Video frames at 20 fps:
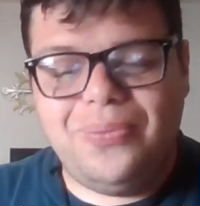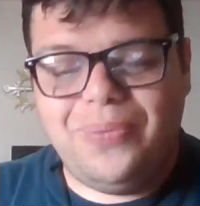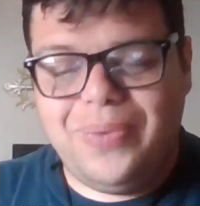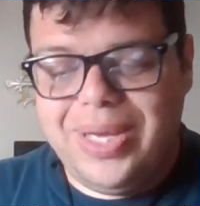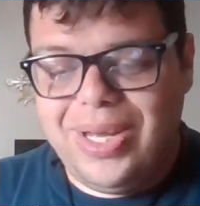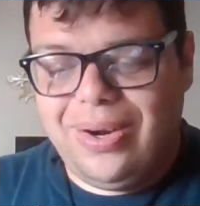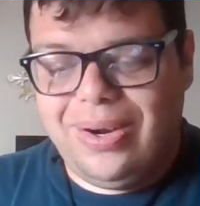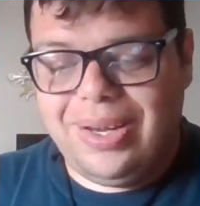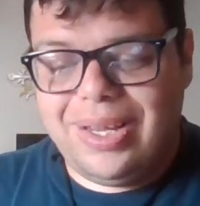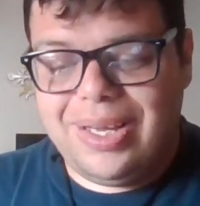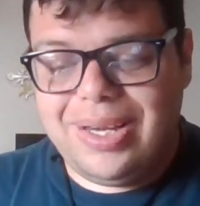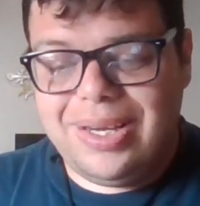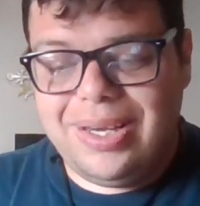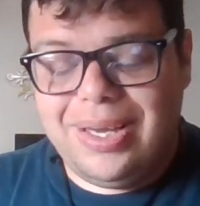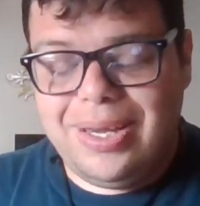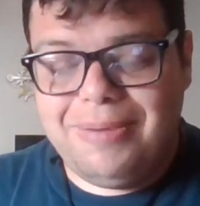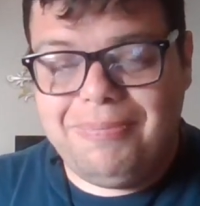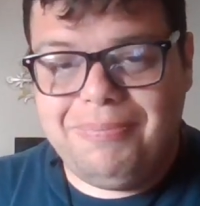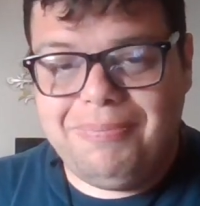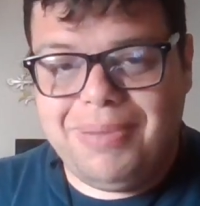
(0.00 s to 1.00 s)
We are going to
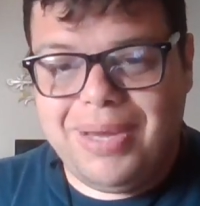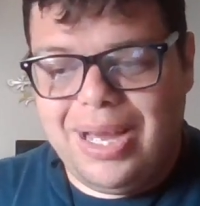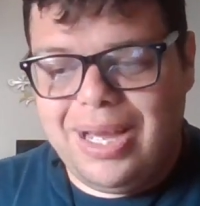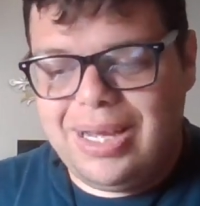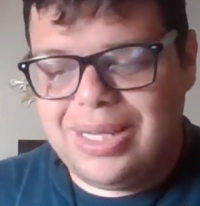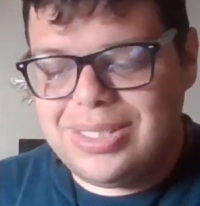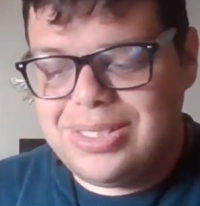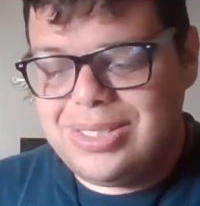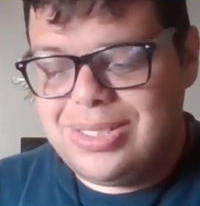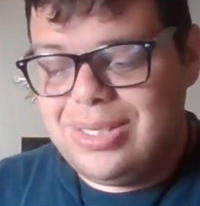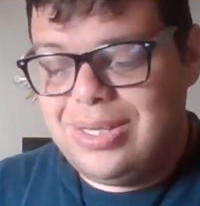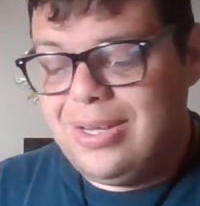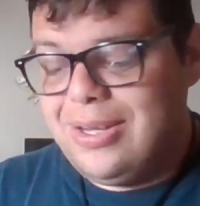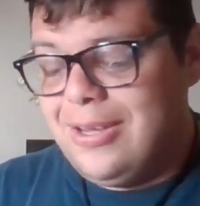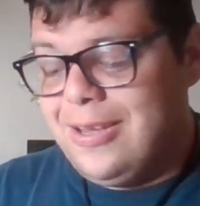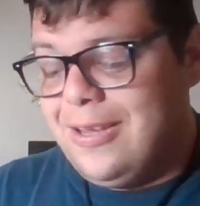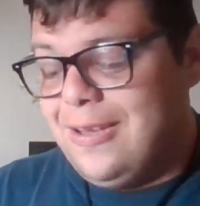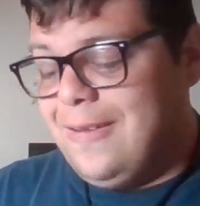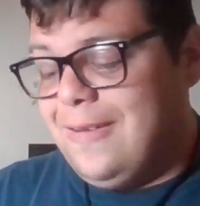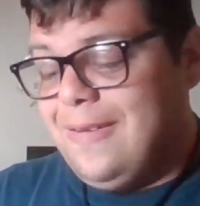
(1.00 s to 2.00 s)
unbox
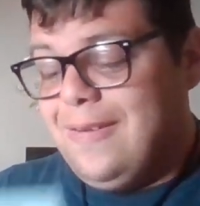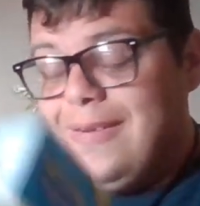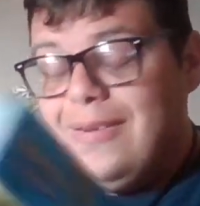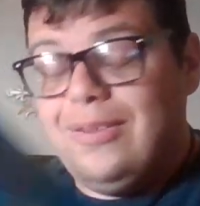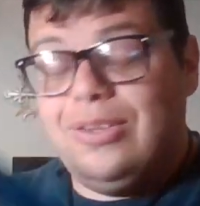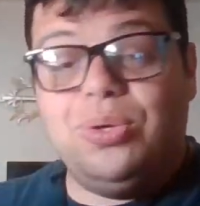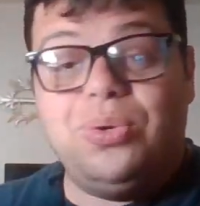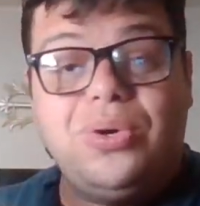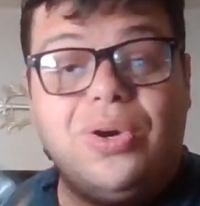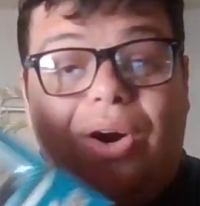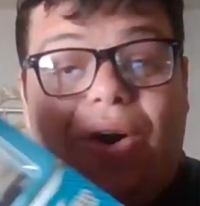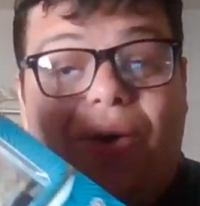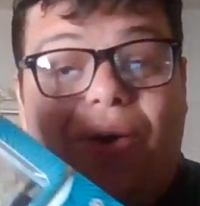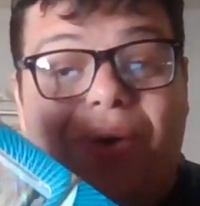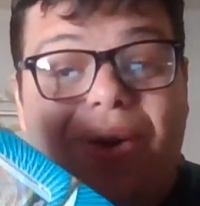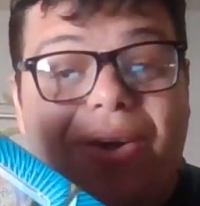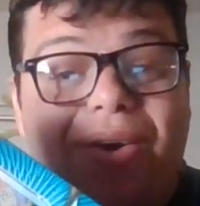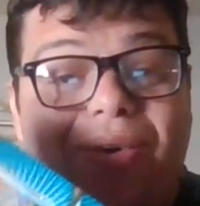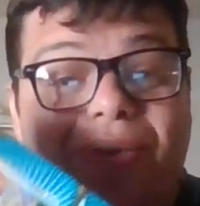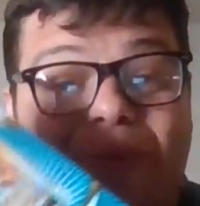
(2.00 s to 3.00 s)

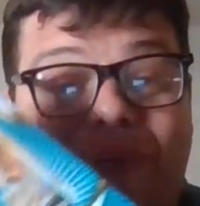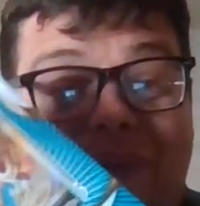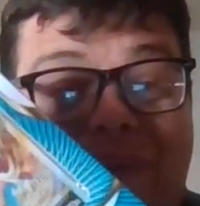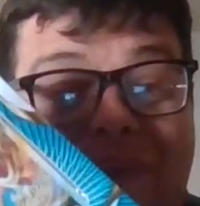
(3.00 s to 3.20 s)
Lucario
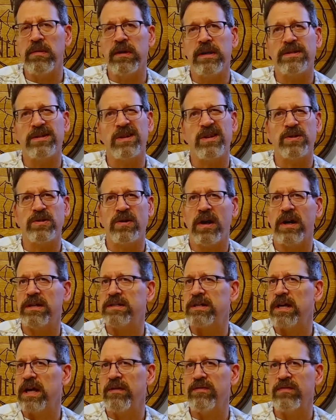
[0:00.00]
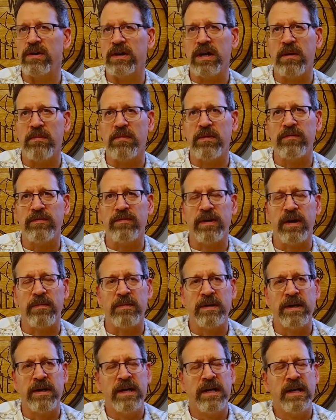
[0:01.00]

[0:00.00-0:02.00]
because I was trying to say if you're coming from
● ● ● ● ● ● ●
▶ **PROBLEM DESCRIPTION**
Could you retype exactly the lines running from the one with "(1.00 s to 2.00 s)" to the end of the material above, pictures omitted?

▶ **SOLUTION TO THIS PROBLEM**
(1.00 s to 2.00 s)
unbox
(2.00 s to 3.00 s)

(3.00 s to 3.20 s)
Lucario
[0:00.00]
[0:01.00]

[0:00.00-0:02.00]
because I was trying to say if you're coming from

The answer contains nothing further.